La Sierra se encargó de abonar su lecho. Celia Sánchez nació en la cuna ferviente de la Revolución y creció bajo las mismas palmas que luego dieron cobija a Che Guevara y Fidel Castro. Fue una niña enamorada del tiempo,
pero solía mirar al cielo en las noches, justo cuando le dolían las heridas de la política social de su patria.
Nunca imaginó el destino; tampoco el vacío inconsolable que dejó su muerte en el pueblo cubano.
El tiempo se esfumó más rápido de lo habitual. La niñez y la adolescencia de Celia transcurrieron veloces por los campos y senderos. Luego, cayó como un rayo aquel 10 de marzo de 1952, aquel golpe de Estado, aquel Batista. Y los pies del tirano aplastando la Constitución y los derechos elementales del hombre, hizo que Sánchez Manduley diera el sí imperecedero por la emancipación de Cuba. Se sumaba así a la lucha insurreccional.
Y entonces dejó de ser Celia por fuera, para ser Norma, y las filas del Movimiento 26 de Julio brillaron con su incorporación. Su papel, durante los preparativos en Santiago de Cuba para la llegada del Granma, fue trascendental y muy necesario. Una red de campesinos a lo largo de la zona del desembarco, garantizaron el inicio y continuidad de la lucha guerrillera en la Sierra Maestra, y todo gracias a Celia, a Norma.
La M-1 se convirtió en su mejor aliada, sabía usarla mejor que un dedal. Y combatió en El Uvero como el más feroz de los hombres, y venció en El Uvero como la más tierna de las damas. Celia, Norma, fue la primera mujer combatiente del Ejército Rebelde. Pocos días después de aquella victoria, Fidel le ordena bajar al llano para realizar otras actividades imperiosas, y hasta el aliento de los traidores la persiguió durante las nuevas tareas, pero sobre el alma de féminas como Celia, como Norma, no calaba ni el diamante.
Una de las columnas gigantes que impulsaron la llegada del 1ro. de enero de 1959 llevó el nombre de Celia, de Norma. Después del triunfo, cada giro trascendental acaecido en la sociedad cubana tuvo su aroma. Y no hubo un solo habitante de la Isla que no la venerara.

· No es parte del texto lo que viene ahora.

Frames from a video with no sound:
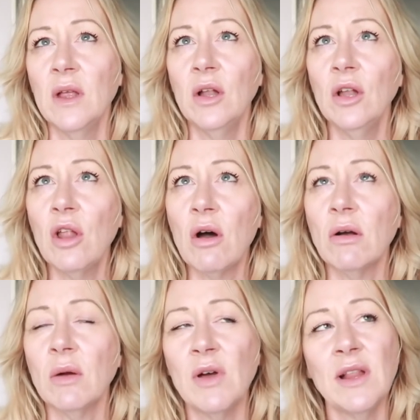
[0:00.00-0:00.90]

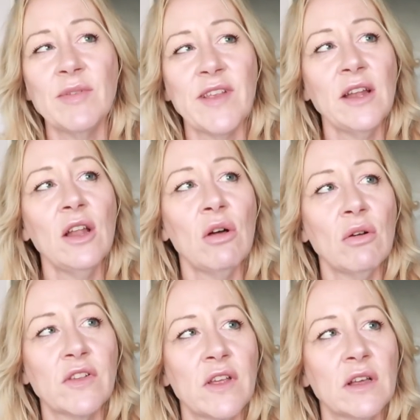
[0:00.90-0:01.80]
long, well, I'm saying a
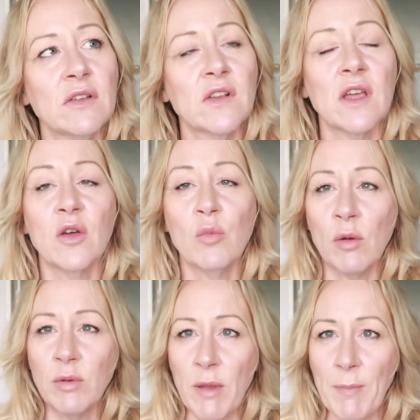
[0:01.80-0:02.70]
long circle skirt, it'll
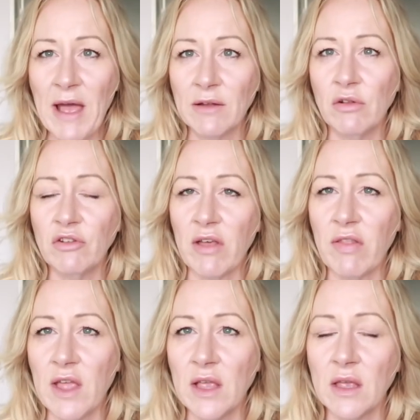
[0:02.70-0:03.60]
probably be panelled, I
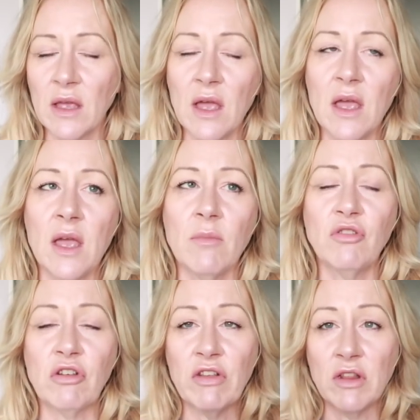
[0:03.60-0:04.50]
think,
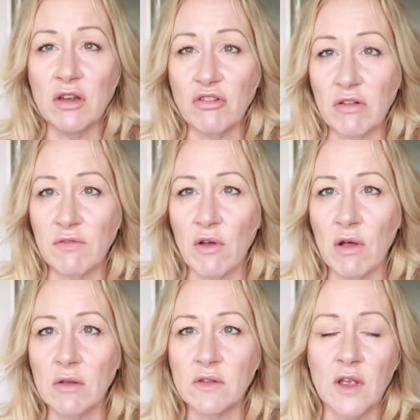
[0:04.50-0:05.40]
just so that it just
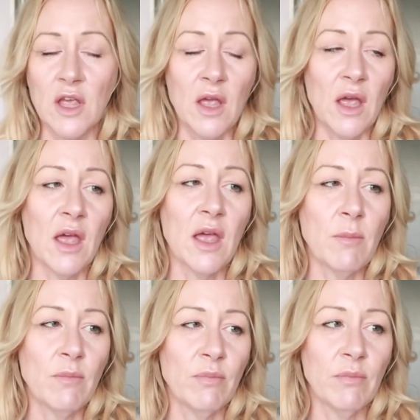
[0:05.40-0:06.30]
falls
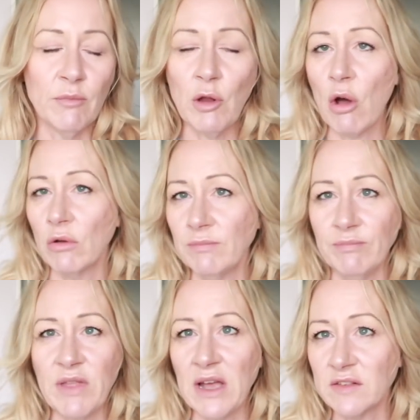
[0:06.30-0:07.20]
long.
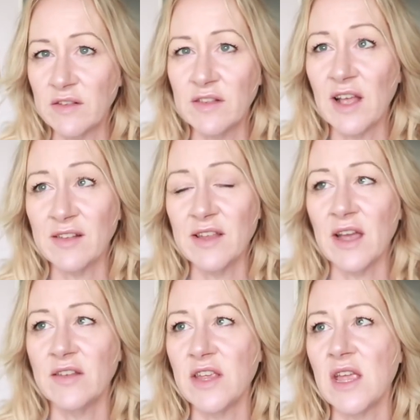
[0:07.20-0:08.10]
That's the
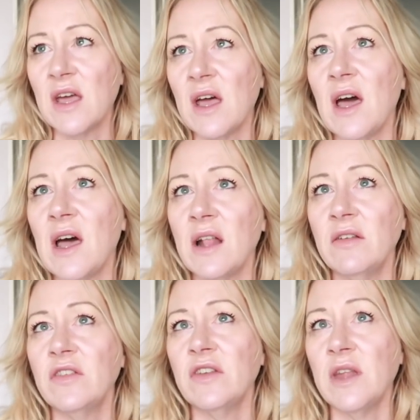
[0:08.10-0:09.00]
idea,
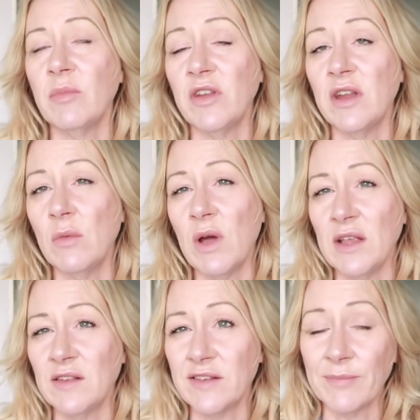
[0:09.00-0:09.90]
and nipped in at the
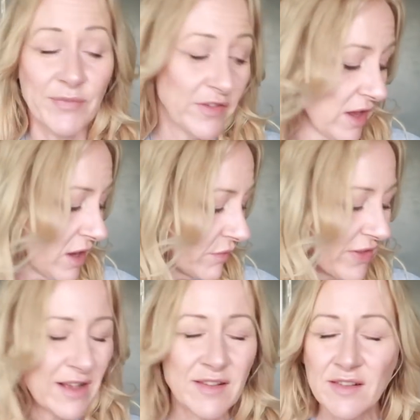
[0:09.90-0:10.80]
waist. So
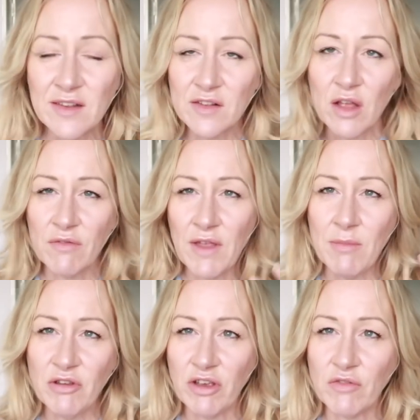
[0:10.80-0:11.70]
that's the sort of
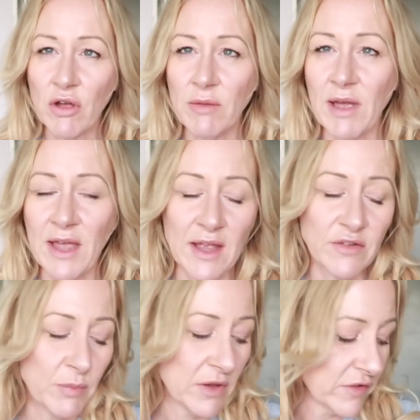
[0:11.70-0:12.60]
image I've got in my
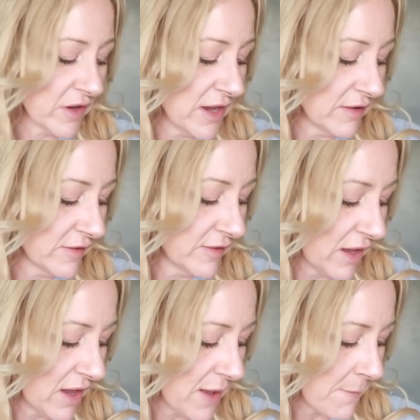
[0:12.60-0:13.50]
head, but it's
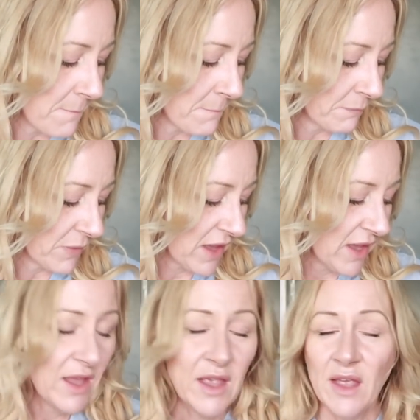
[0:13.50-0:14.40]

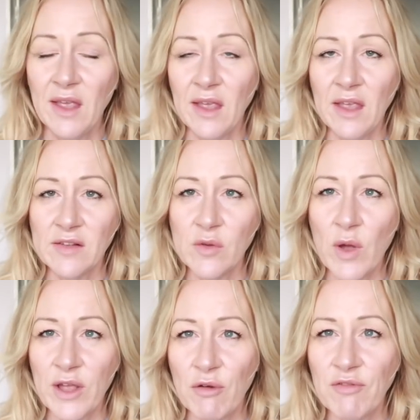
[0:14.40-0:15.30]
a
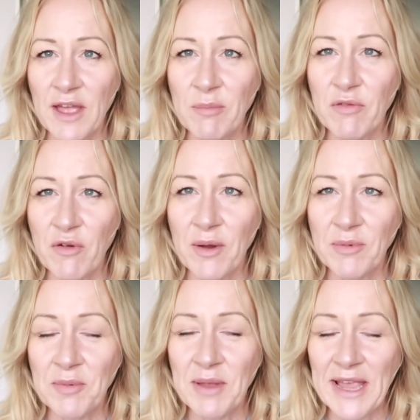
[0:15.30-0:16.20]
way off yet before I'm
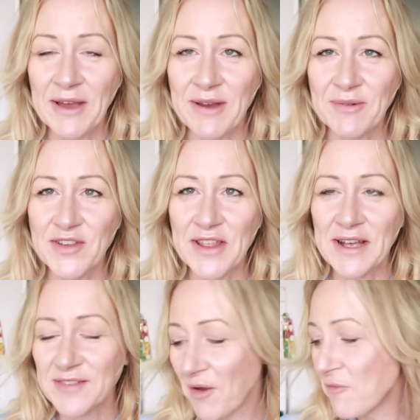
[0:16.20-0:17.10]
going to be getting around to
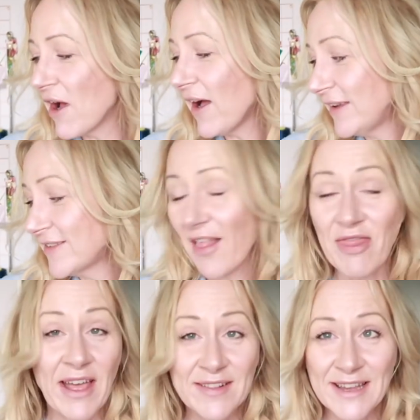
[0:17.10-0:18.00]
that. Right,
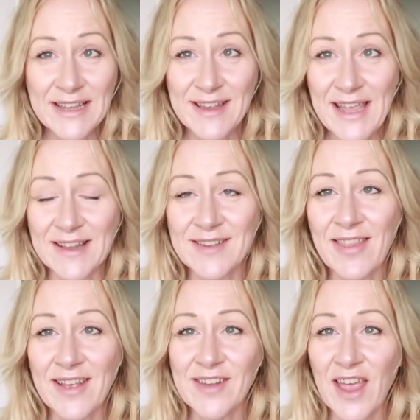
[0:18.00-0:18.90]
that is it.
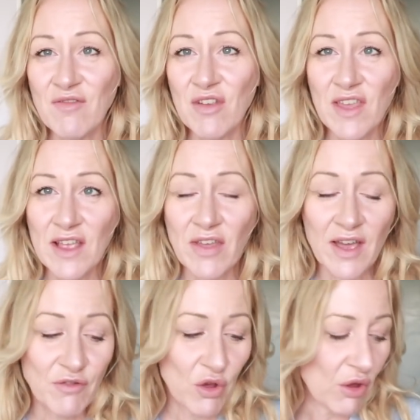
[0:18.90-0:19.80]
That's everything
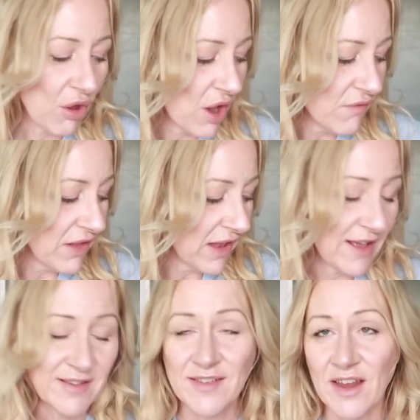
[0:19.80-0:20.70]
that I've got over the
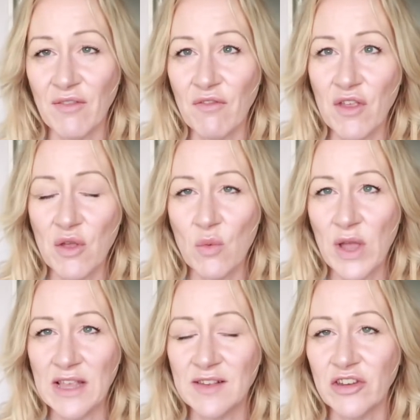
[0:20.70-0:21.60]
last few
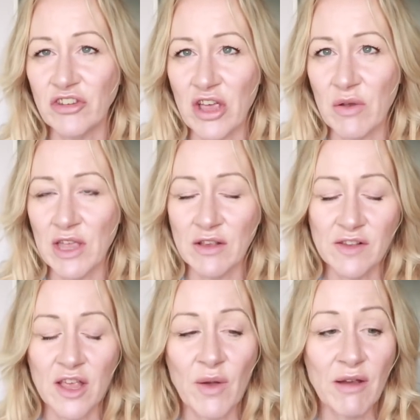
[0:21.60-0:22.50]
weeks to show you.
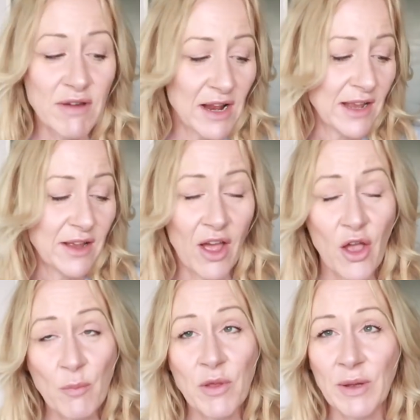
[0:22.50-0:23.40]
So I really
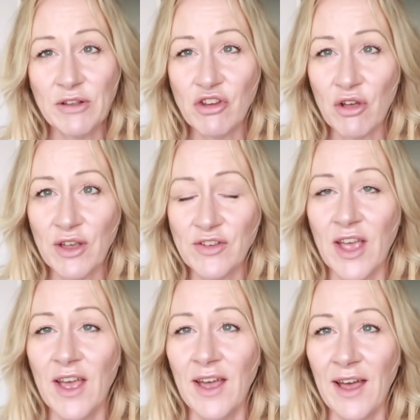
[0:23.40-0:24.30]
hope you enjoyed
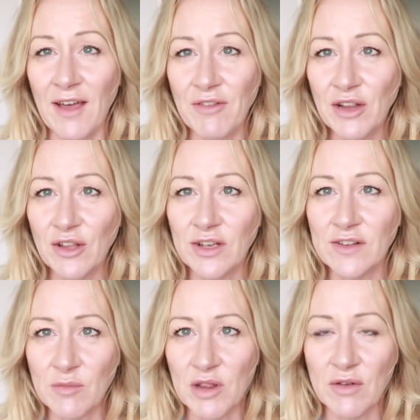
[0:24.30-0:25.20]
having a look at
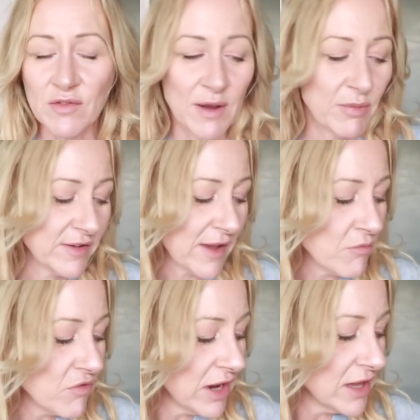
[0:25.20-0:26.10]
some of those fabrics.
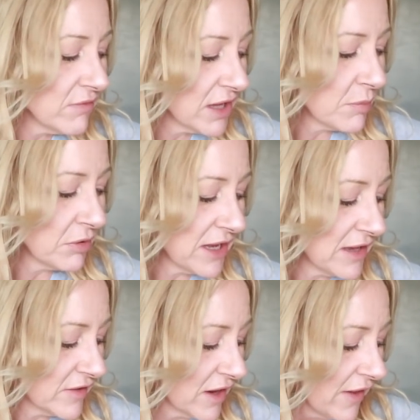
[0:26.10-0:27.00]
I'm really, really
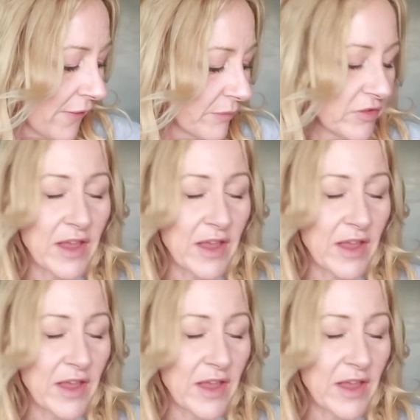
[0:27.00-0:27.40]
pleased to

Pero hubo que contener el aire y dejar firmes los ojos para que las lágrimas no delataran el dolor. Hubo que reverenciarse, caer de rodillas después de la noticia, hubo que llevar el luto ya para siempre. El destino le había robado, y sin preguntar, un pedazo del corazón a la Patria.
Había muerto Celia, que ahora era Celia por dentro y por fuera, pero que seguía siendo Norma por todos los lados, porque nunca pudieron separar la candidez del alma de la mujer, de la fiereza de la guerrillera.